• _What the task requires_
Could you output the listing that follows exactly, without its images?

• _Record extracts_
★ ★ ★
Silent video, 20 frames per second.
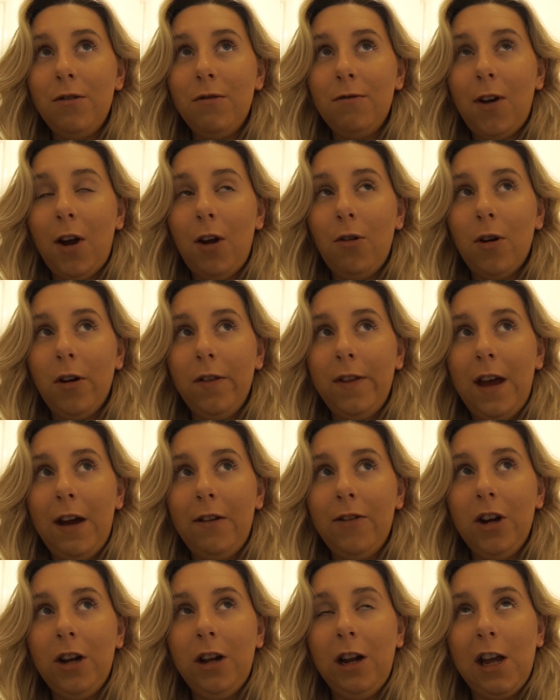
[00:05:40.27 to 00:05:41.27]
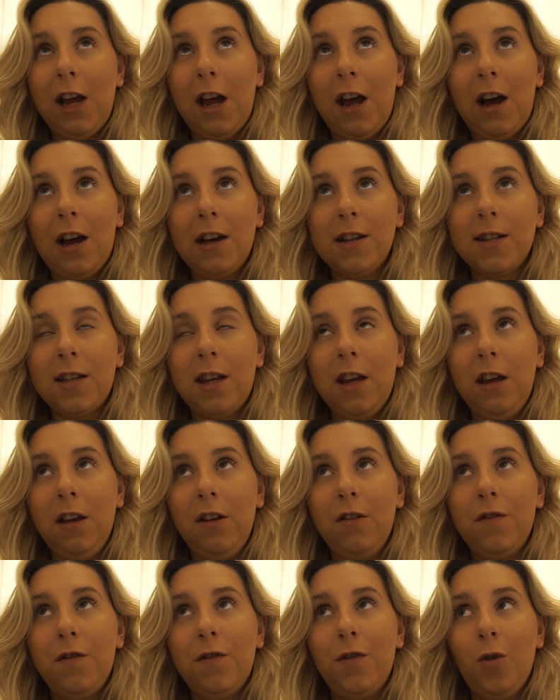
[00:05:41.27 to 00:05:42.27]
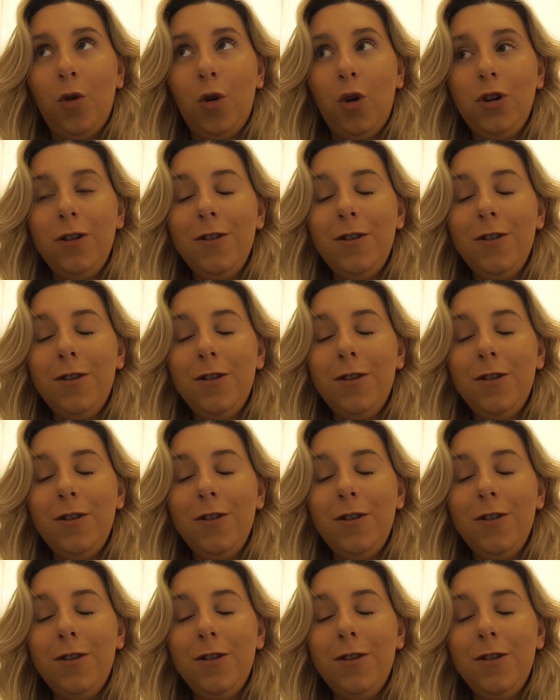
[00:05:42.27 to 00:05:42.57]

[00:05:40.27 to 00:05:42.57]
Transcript: wrote on there earlier asking for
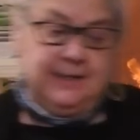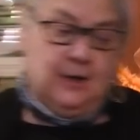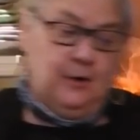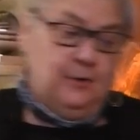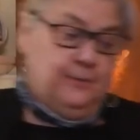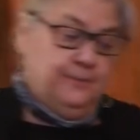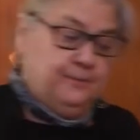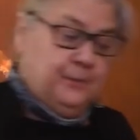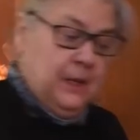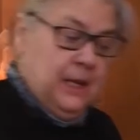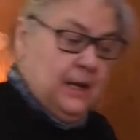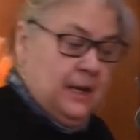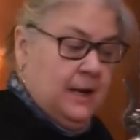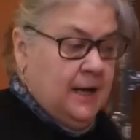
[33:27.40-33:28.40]
So
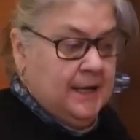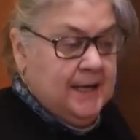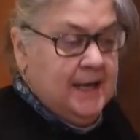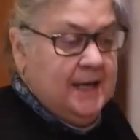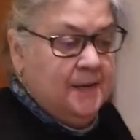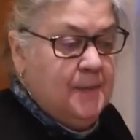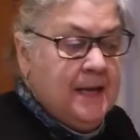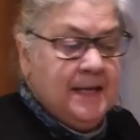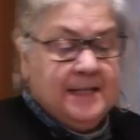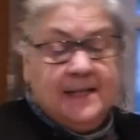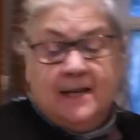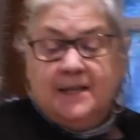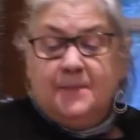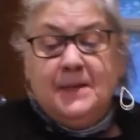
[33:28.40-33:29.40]
again, make a
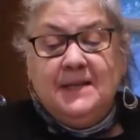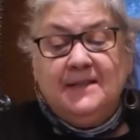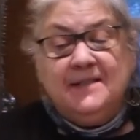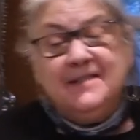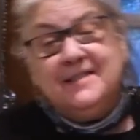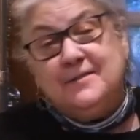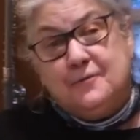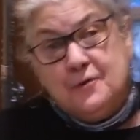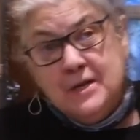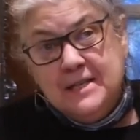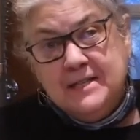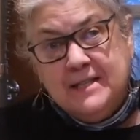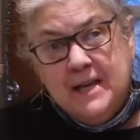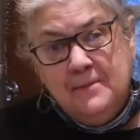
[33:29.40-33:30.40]
ton of pizzas and
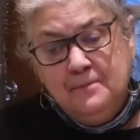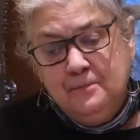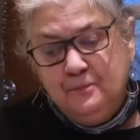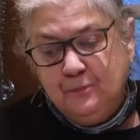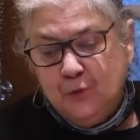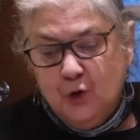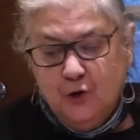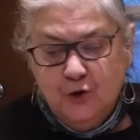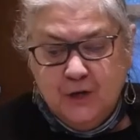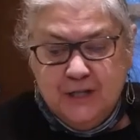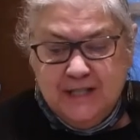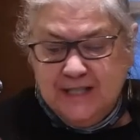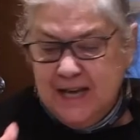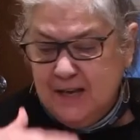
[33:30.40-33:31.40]
freeze them. Or you
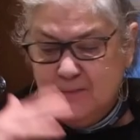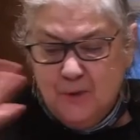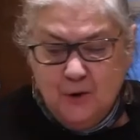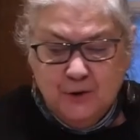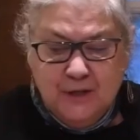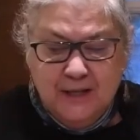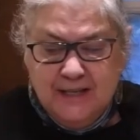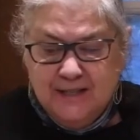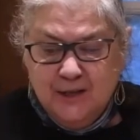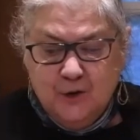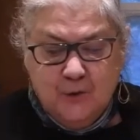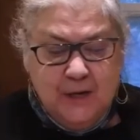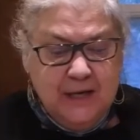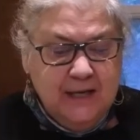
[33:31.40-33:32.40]
can take most of these
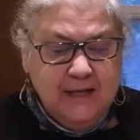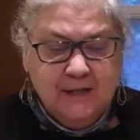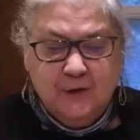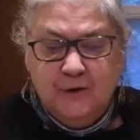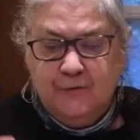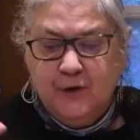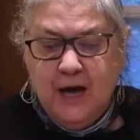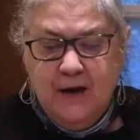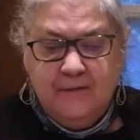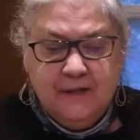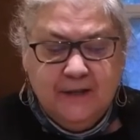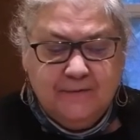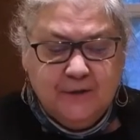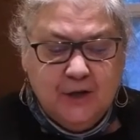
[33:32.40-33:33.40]
ingredients, or if you have
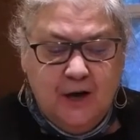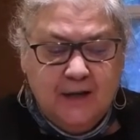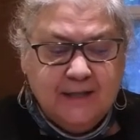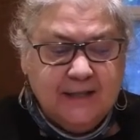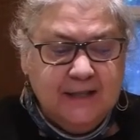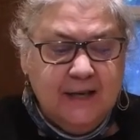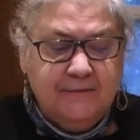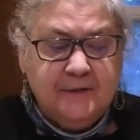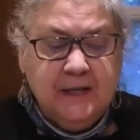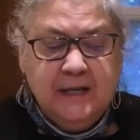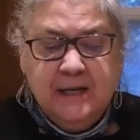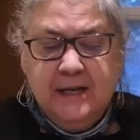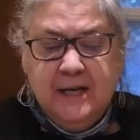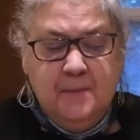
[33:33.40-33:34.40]
enough sauce left,
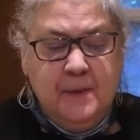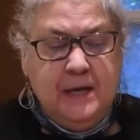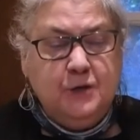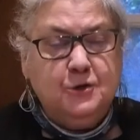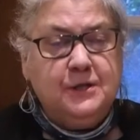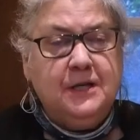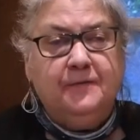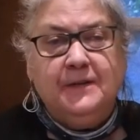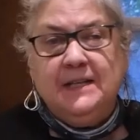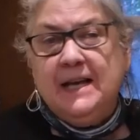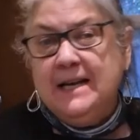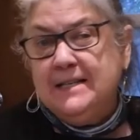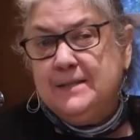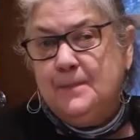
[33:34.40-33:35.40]
make yourself a
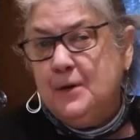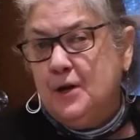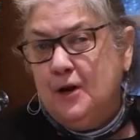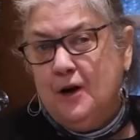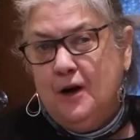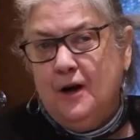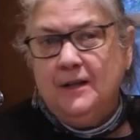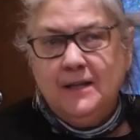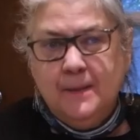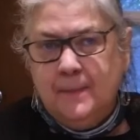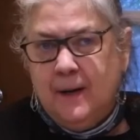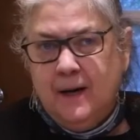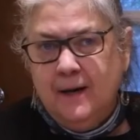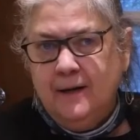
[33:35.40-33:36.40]
nice, put it all in a
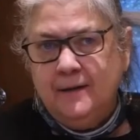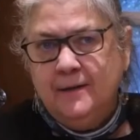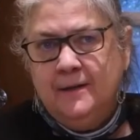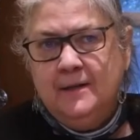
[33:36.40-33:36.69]
pot,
★ ★ ★
• _Exercise answer_
Silent video, 20 frames per second.
[00:05:40.27 to 00:05:41.27]
[00:05:41.27 to 00:05:42.27]
[00:05:42.27 to 00:05:42.57]

[00:05:40.27 to 00:05:42.57]
Transcript: wrote on there earlier asking for
[33:27.40-33:28.40]
So
[33:28.40-33:29.40]
again, make a
[33:29.40-33:30.40]
ton of pizzas and
[33:30.40-33:31.40]
freeze them. Or you
[33:31.40-33:32.40]
can take most of these
[33:32.40-33:33.40]
ingredients, or if you have
[33:33.40-33:34.40]
enough sauce left,
[33:34.40-33:35.40]
make yourself a
[33:35.40-33:36.40]
nice, put it all in a
[33:36.40-33:36.69]
pot,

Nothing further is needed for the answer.